Тупая езда (Уэлш) - страница 225

— Вот в тысяча девятьсот втором вашим повезло… ты ведь тоже не молодеешь, сынок. Думаешь, ты еще увидишь, как ваши поднимают кубок?

— Да не знаю я, — говорю.

Странно, но я понимаю, что на самом деле меня не так уж чертовски волнует футбол, он сам все это себе придумывает. Меня осеняет, что так все и есть: вы воображаете, что других это задевает сильнее, чем есть на самом деле. Сколько лет я втирал всем про семь-ноль в новогоднем матче[53], а ведь никого, наверное, это особо не волновало, а про меня решили, что я, наверное, туповат. А ведь важнее всего — что это значит лично для тебя. Что меня действительно угнетает, так это жизнь без траха, вот это и правда задевает за живое, а этот полуживой отчим, придурок, все заливает про свой сраный Кубок…

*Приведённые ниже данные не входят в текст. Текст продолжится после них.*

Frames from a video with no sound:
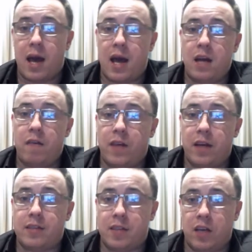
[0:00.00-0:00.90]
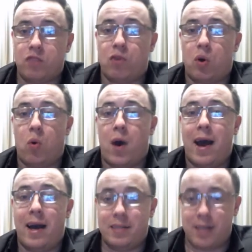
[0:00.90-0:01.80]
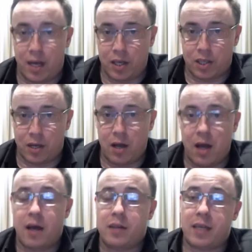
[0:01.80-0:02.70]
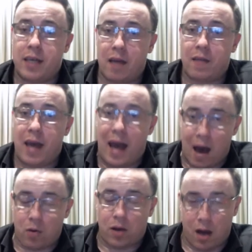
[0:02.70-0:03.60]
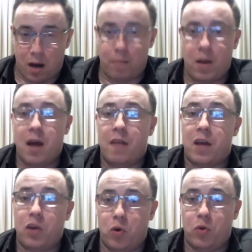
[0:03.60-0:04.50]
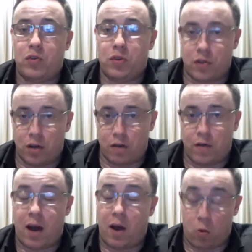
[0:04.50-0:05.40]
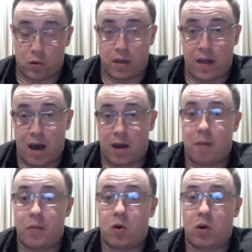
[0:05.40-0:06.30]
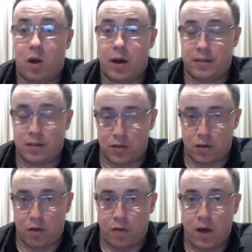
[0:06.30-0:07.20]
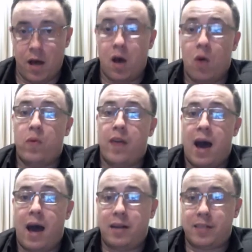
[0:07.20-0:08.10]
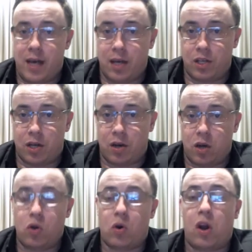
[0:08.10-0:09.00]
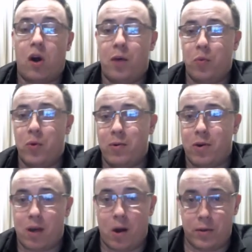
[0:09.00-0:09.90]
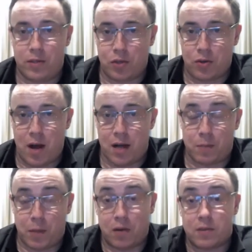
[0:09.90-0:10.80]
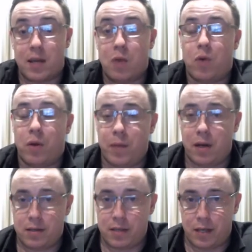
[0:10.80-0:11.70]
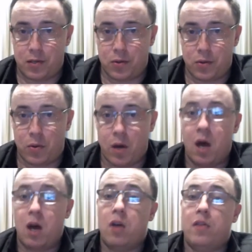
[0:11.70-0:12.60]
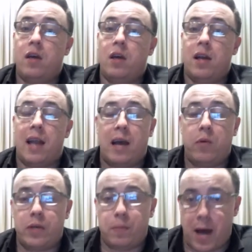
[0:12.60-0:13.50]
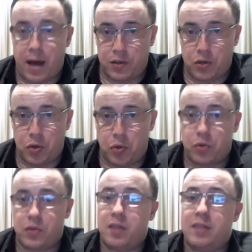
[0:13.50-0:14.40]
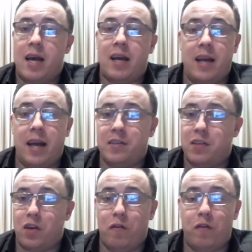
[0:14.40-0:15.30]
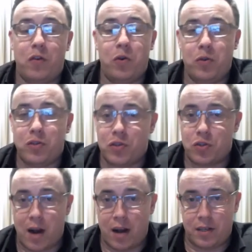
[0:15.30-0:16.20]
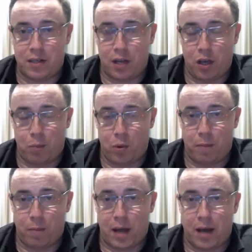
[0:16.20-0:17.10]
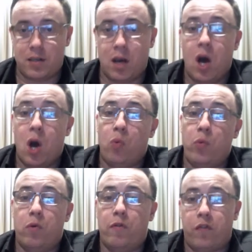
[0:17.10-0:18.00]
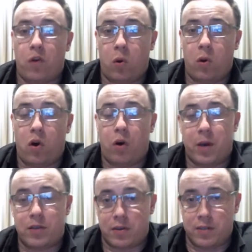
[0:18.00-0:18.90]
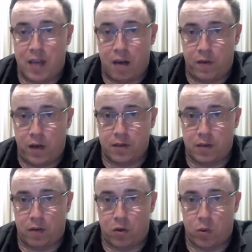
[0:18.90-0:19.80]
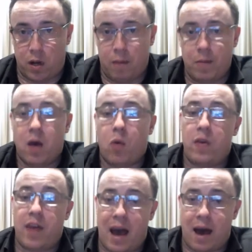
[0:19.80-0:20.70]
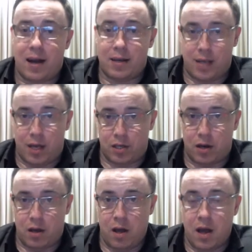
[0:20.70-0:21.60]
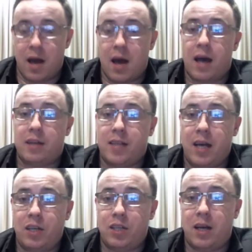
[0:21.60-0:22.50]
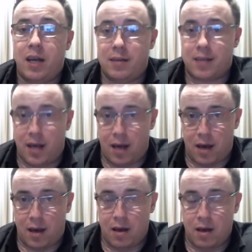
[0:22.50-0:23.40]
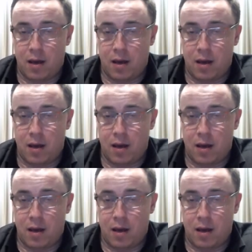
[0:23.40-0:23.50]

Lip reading: any of these things require attention to get the outcome that you deserve and also the outcome that your clients deserve. Without attention, your client will not go into trance because they won't be listening to you. The language patterns you use, the techniques, the confusion strategies that you put in place will fall almost on deaf ears, if you will, without attention. Attention is key.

— Наша защита тверда, как старая крепость… — шепчет он, а потом проваливается в мирный сон.

Я смотрю на капельницу с физраствором, которая висит на крючке. И, не успев даже подумать о том, что делаю, я задергиваю занавески вокруг кровати. Снимаю капельницу, достаю свой нож и делаю в верхней части пакета дырку. Затем выливаю три четверти физраствора в раковину. Я достаю свою шишку и ссу в пакет, наполняю его и чувствую, как он раздувается, такой теплый, в моих руках. Пакет наполнен, и я проливаю немного мочи себе на пальцы. Приходится доковылять до раковины, чтобы избавиться от остатков, а затем вытереть все бумажными полотенцами.

Я отклеиваю от стены кусочек скотча — они вешают туда открытки с пожеланиями — и заклеиваю обратно пакет. Вешаю его на крючок. Он такой же желтый, как и был, только намного темнее, и можно увидеть, как в нем плавают толстые, похожие на яичный белок, нитки спермы.

Я смотрю, как мудило спит, и отцепляю трубку с морфием. Затем беру маленький звоночек на веревке, которым он обычно подзывает медсестру, и перевешиваю его за кровать. Выражение у него на губах изменилось, а портки начали пропитываться потом, как у тёлы из «Свободного досуга», которая отрабатывает вторую смену. Неожиданно он открывает рот и смотрит на меня.

— Ты все еще здесь? Что-нибудь задумал, готов поспорить! — Затем его лицо сморщивается, изображая широкую улыбку. — Ладно, ничего ты со мной уже не поделаешь. Я видел, как моя команда взяла Кубок!

— Тебе моча в голову ударила, — говорю я широко улыбаясь, а в это время придурка обдает очередной волной и из пор выступает липкий пот, он катится по его восковой коже, которая прямо у меня на глазах становится желтой, как при желтухе.

От него начинает исходить прогорклый запах, это воняет моя моча смешанная с его гнилой плотью. Его пальцы сжимаются на дозаторе морфия. Но ничего не происходит. Он с ужасом опускает свои усталые старые глаза на старую толстую вену, в которой нет иглы.